Work task: Skip the pictures and write out, word for word, the lines below from the one with "[00:00:00.00 to 00:00:00.50]" through the one with "Frames from a", inclusive.

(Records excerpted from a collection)
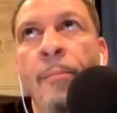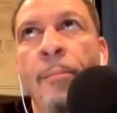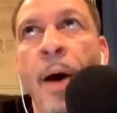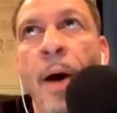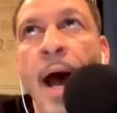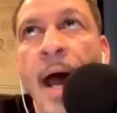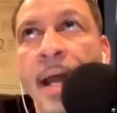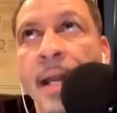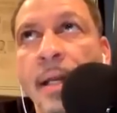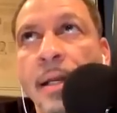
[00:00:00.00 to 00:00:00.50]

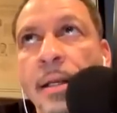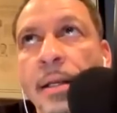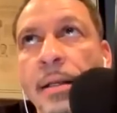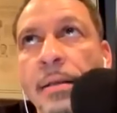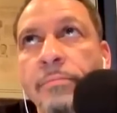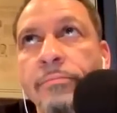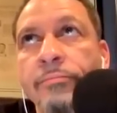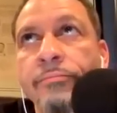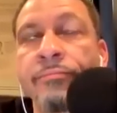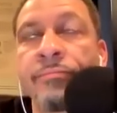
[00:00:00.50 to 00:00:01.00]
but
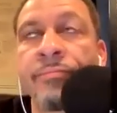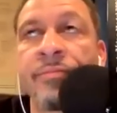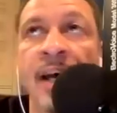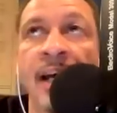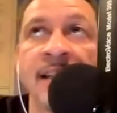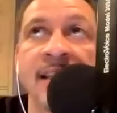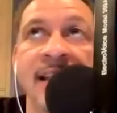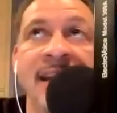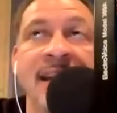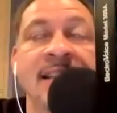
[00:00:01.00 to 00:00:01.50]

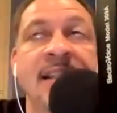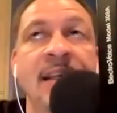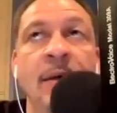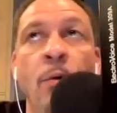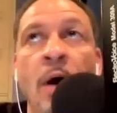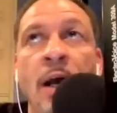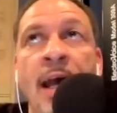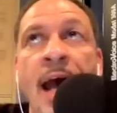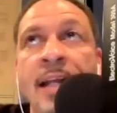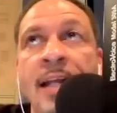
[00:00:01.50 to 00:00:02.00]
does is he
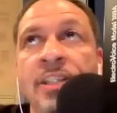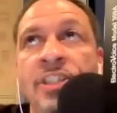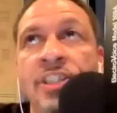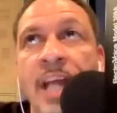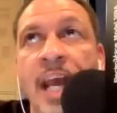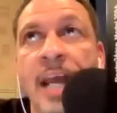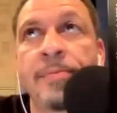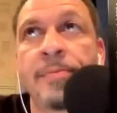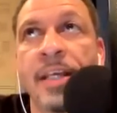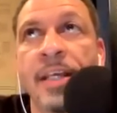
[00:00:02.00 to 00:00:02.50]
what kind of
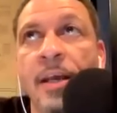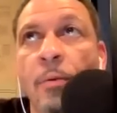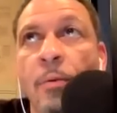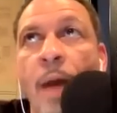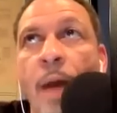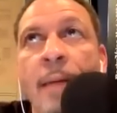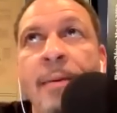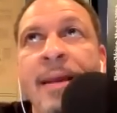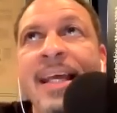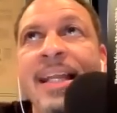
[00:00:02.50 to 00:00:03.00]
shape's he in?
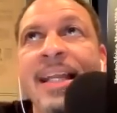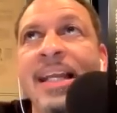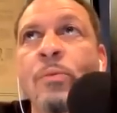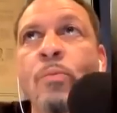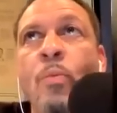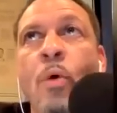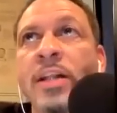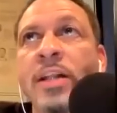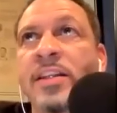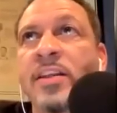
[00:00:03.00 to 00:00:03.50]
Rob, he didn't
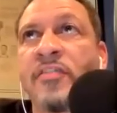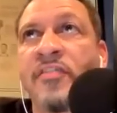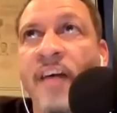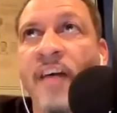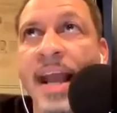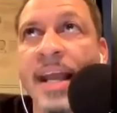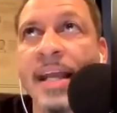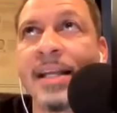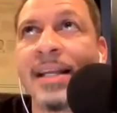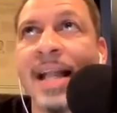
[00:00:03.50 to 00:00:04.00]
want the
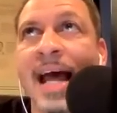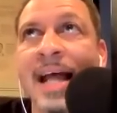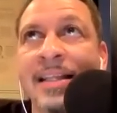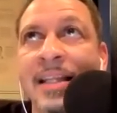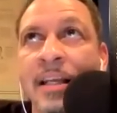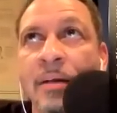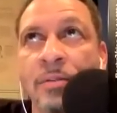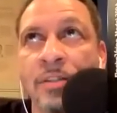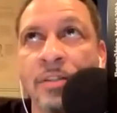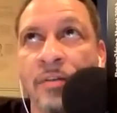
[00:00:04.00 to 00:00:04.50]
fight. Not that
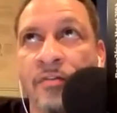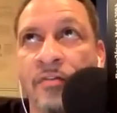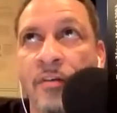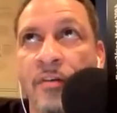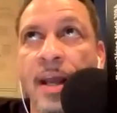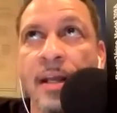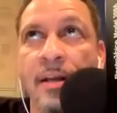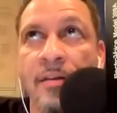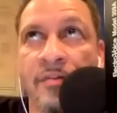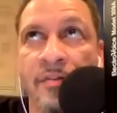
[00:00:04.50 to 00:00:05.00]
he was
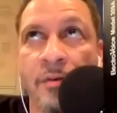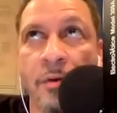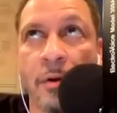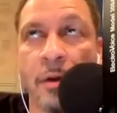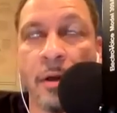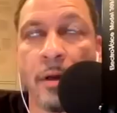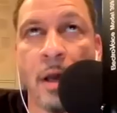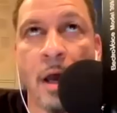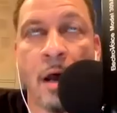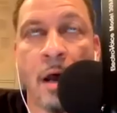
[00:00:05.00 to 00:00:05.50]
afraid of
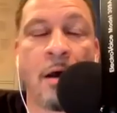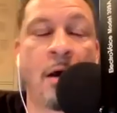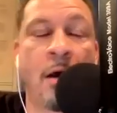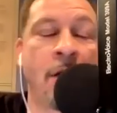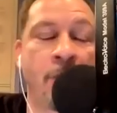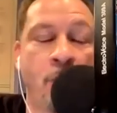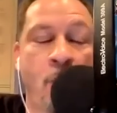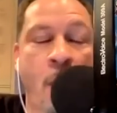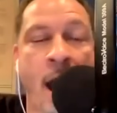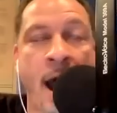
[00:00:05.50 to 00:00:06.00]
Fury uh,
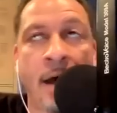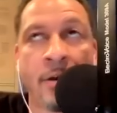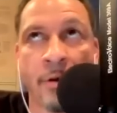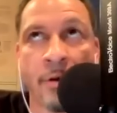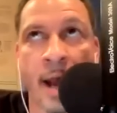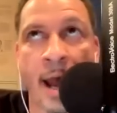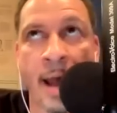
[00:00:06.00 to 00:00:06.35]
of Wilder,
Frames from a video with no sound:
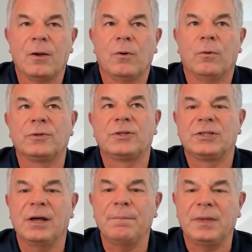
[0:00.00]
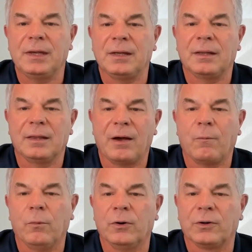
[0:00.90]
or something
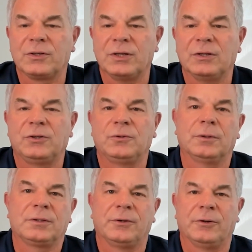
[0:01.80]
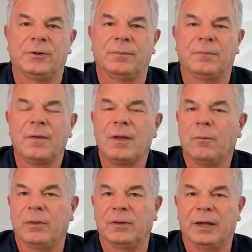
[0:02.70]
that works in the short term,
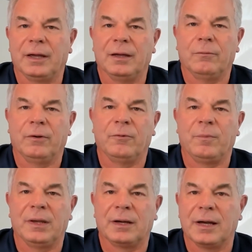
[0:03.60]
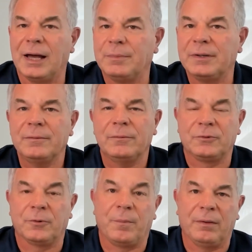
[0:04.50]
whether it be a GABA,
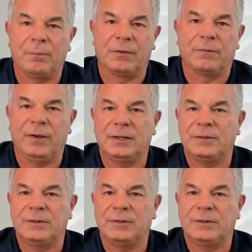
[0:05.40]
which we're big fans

...

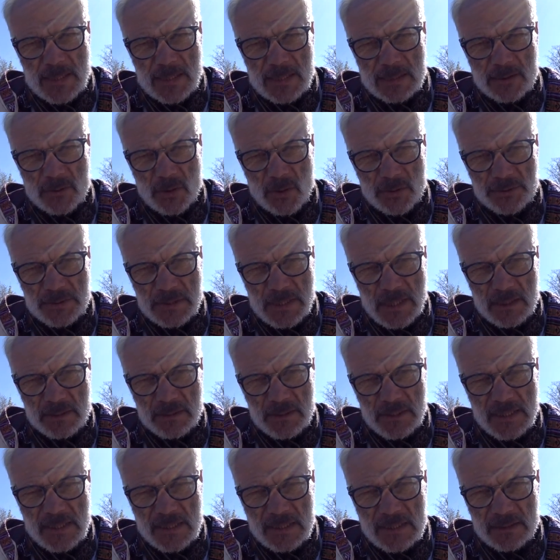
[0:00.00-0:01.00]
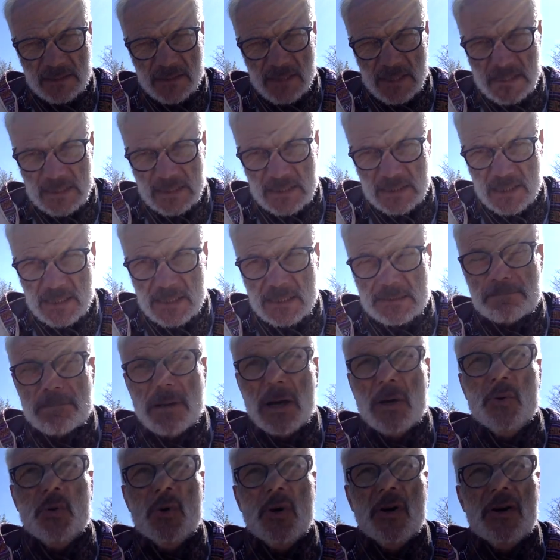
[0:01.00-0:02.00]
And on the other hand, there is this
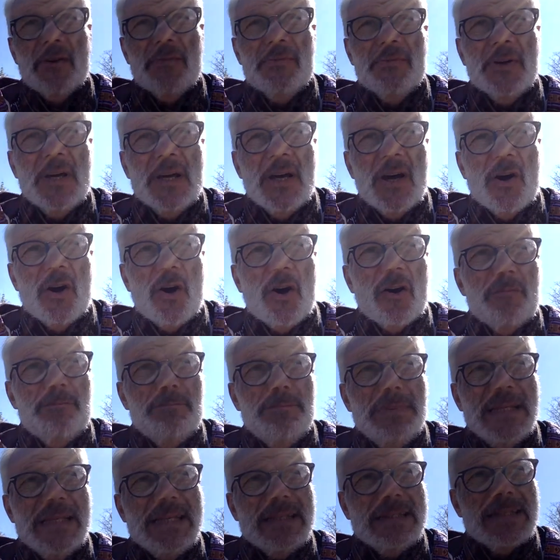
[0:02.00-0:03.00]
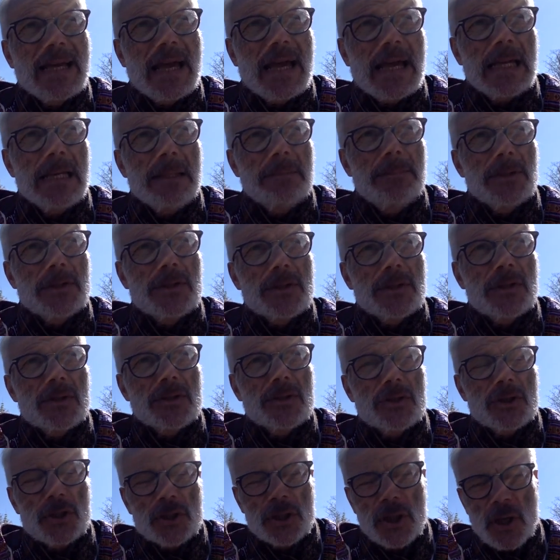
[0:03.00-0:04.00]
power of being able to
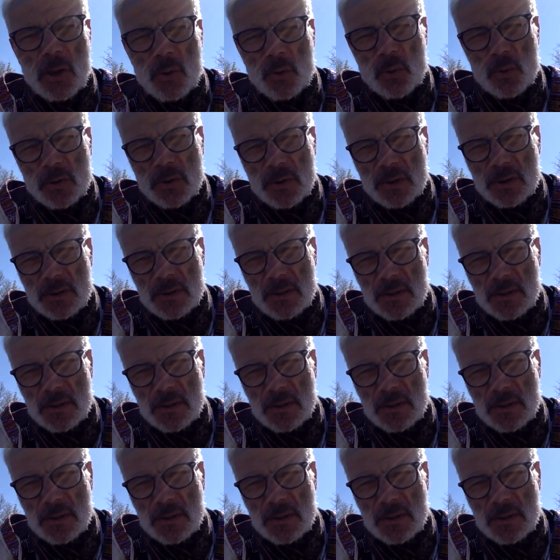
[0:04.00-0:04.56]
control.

Response for this exercise:
[00:00:00.00 to 00:00:00.50]

[00:00:00.50 to 00:00:01.00]
but
[00:00:01.00 to 00:00:01.50]

[00:00:01.50 to 00:00:02.00]
does is he
[00:00:02.00 to 00:00:02.50]
what kind of
[00:00:02.50 to 00:00:03.00]
shape's he in?
[00:00:03.00 to 00:00:03.50]
Rob, he didn't
[00:00:03.50 to 00:00:04.00]
want the
[00:00:04.00 to 00:00:04.50]
fight. Not that
[00:00:04.50 to 00:00:05.00]
he was
[00:00:05.00 to 00:00:05.50]
afraid of
[00:00:05.50 to 00:00:06.00]
Fury uh,
[00:00:06.00 to 00:00:06.35]
of Wilder,
Frames from a video with no sound:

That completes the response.